Questão altamente indagada nesse último trimestre de 2013 é a do chamado projeto de lei “das biografias”, que libera de forma expressa a publicação de biografias não autorizadas de “pessoa cuja trajetória pessoal, artística ou profissional tenha dimensão pública ou esteja inserida em acontecimentos de interesse da coletividade.”
Inobstante a importância do tema, é possível desde já detectar que a discussão sobre essa proposta legislativa tem sido feita sob constante erro conceitual de alguns institutos jurídicos. Comumente a discussão travada está na possibilidade de ofensa ou não aos direitos personalíssimos. Citam-se, normalmente e indiscriminadamente, como possíveis direitos a serem violados a intimidade, a vida privada, a honra e a imagem das pessoas, todos protegidos pelo inciso X do art. 5º da Constituição Federal.

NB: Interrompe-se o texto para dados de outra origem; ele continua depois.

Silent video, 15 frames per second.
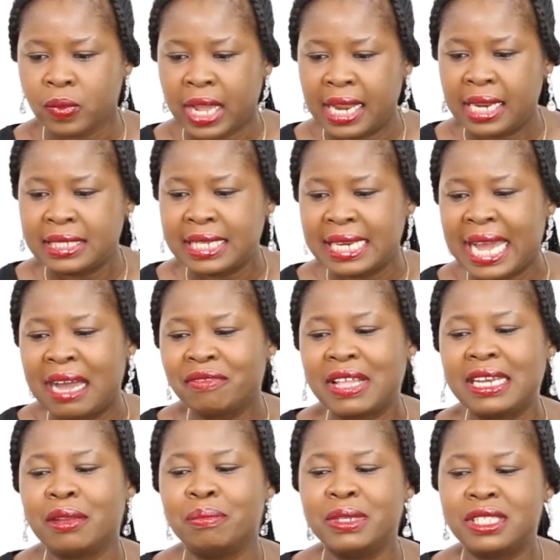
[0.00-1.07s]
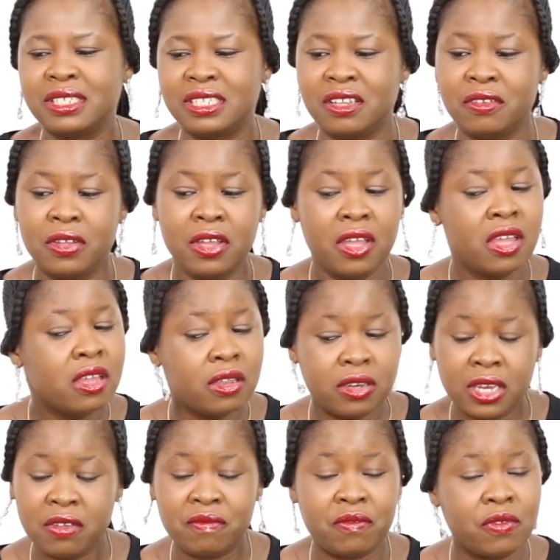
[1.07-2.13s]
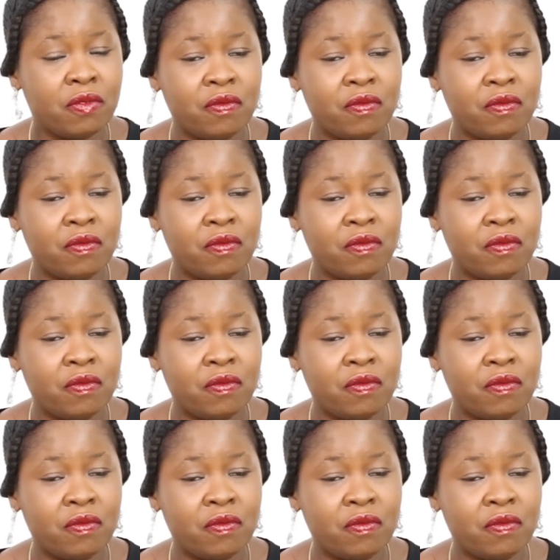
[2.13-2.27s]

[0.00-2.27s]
And I said after the meeting, theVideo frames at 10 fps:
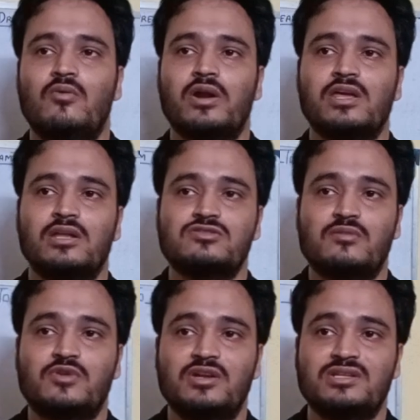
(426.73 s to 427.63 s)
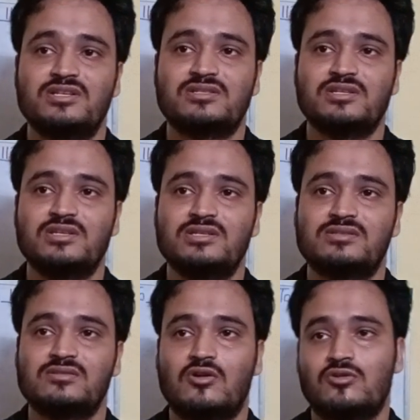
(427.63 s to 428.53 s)
working in software industry
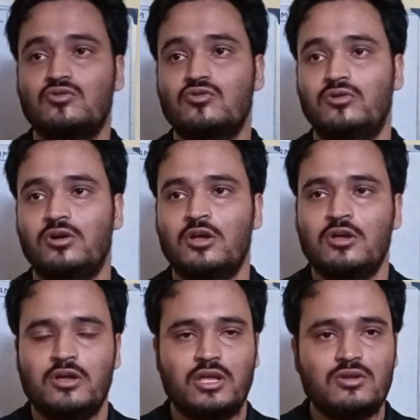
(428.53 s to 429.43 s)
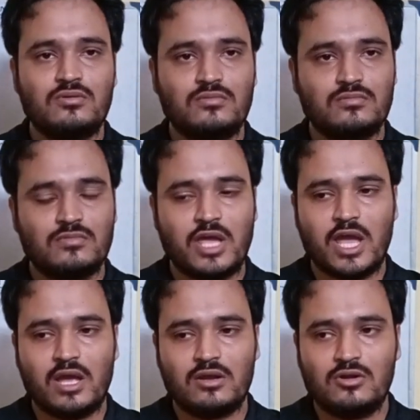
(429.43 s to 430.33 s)
is not good. You know,
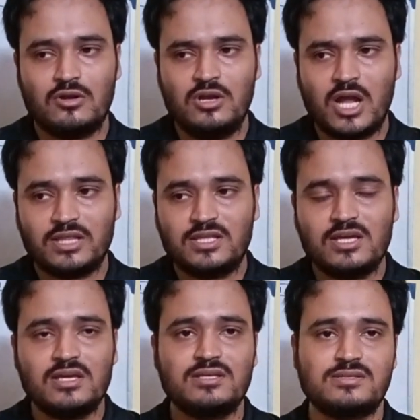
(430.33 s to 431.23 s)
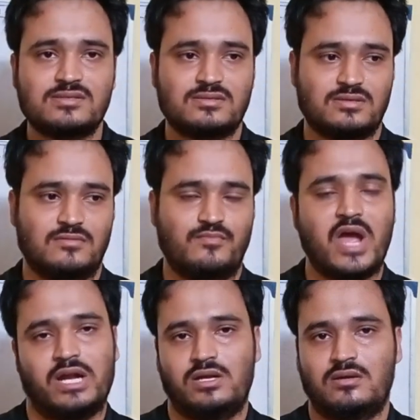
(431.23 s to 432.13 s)
nothing is
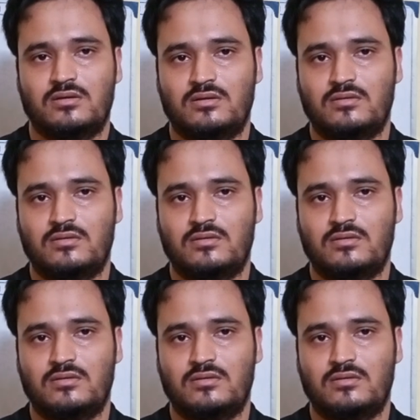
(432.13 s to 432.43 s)
bad.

Pois bem, com o pretexto de auxiliar essa discussão, ousamos trazer alguns conceitos que demonstram que intimidade, vida privada, honra e a imagem não se tratam da mesma coisa. Obviamente a distinção é necessária para a correta aplicação do Direito.
Nesse sentido, temos que o traço característico da “intimidade” é a sua perspectiva estritamente pessoal. Vidal Serrano entende que a intimidade é o núcleo mais restrito da vida privada, uma privacidade qualificada, na qual se resguarda a vida individual de intromissões da própria vida privada, tanto do poder público como da sociedade. Até mesmo a própria vida em família, por vezes, pode vir a violar um espaço que o titular deseja manter impenetrável.
Já a “privacidade” diz mais com os interesses individuais e particulares da pessoa. Luciana Fregadolli refere que “vida privada é o direito de excluir razoavelmente da informação alheia ideias, fatos e dados pertinentes ao sujeito. Este poder jurídico atribuído à pessoa consiste, em síntese, em opor-se à divulgação de sua vida privada e uma investigação nesta.”
A “honra” equivale à reputação, à consideração que cada um merece. A honra envolve o meio social, o grupo de pessoas onde se vive. Nelson Rosenvald e Cristiano Farias explicam ser ela a soma dos conceitos positivos que cada pessoa goza na vida em sociedade. Uadi Lammêgo Bulos define-a como um bem imaterial de pessoas físicas e jurídicas. A tutela da honra tem como pressuposto a reputação, o comportamento zeloso e o cumprimento de deveres socialmente úteis pelas pessoas físicas e jurídicas decentes. Trata-se, portanto, de um sentimento de dignidade própria (honra interna ou subjetiva), de apreço social, reputação e boa fama (honra exterior ou objetiva).
Por fim, a “imagem” é aquilo que evoca uma determinada coisa, por ter com ela relação simbólica. Walter Moraes definiu imagem como qualquer elemento representativo de uma pessoa. Compreende-se imagem, além do semblante de uma pessoa, as partes distintas de seu corpo. Hoje em dia há uma ampliação e especificação da ideia de imagem, de forma que também as exteriorizações da personalidade de um indivíduo em seu conceito social fazem parte de sua imagem. É sob esse entendimento que Hermano Duval ensina que o direito à imagem é a projeção da personalidade física (traços fisionómicos, corpo, atitudes, gestos, sorrisos, indumentárias, etc.) ou moral (aura, fama, reputação, etc.) do indivíduo (homens, mulheres, crianças ou bebês) no mundo exterior.
Como se pode ver, parece-nos que apenas com a exata análise conceitual desses institutos poderemos delimitar exatamente quais aspectos do patrimônio moral de uma pessoa pública devem ser protegidos contra a exposição coletiva, pois certamente seus direitos personalíssimos, em alguma extensão, merecem proteção.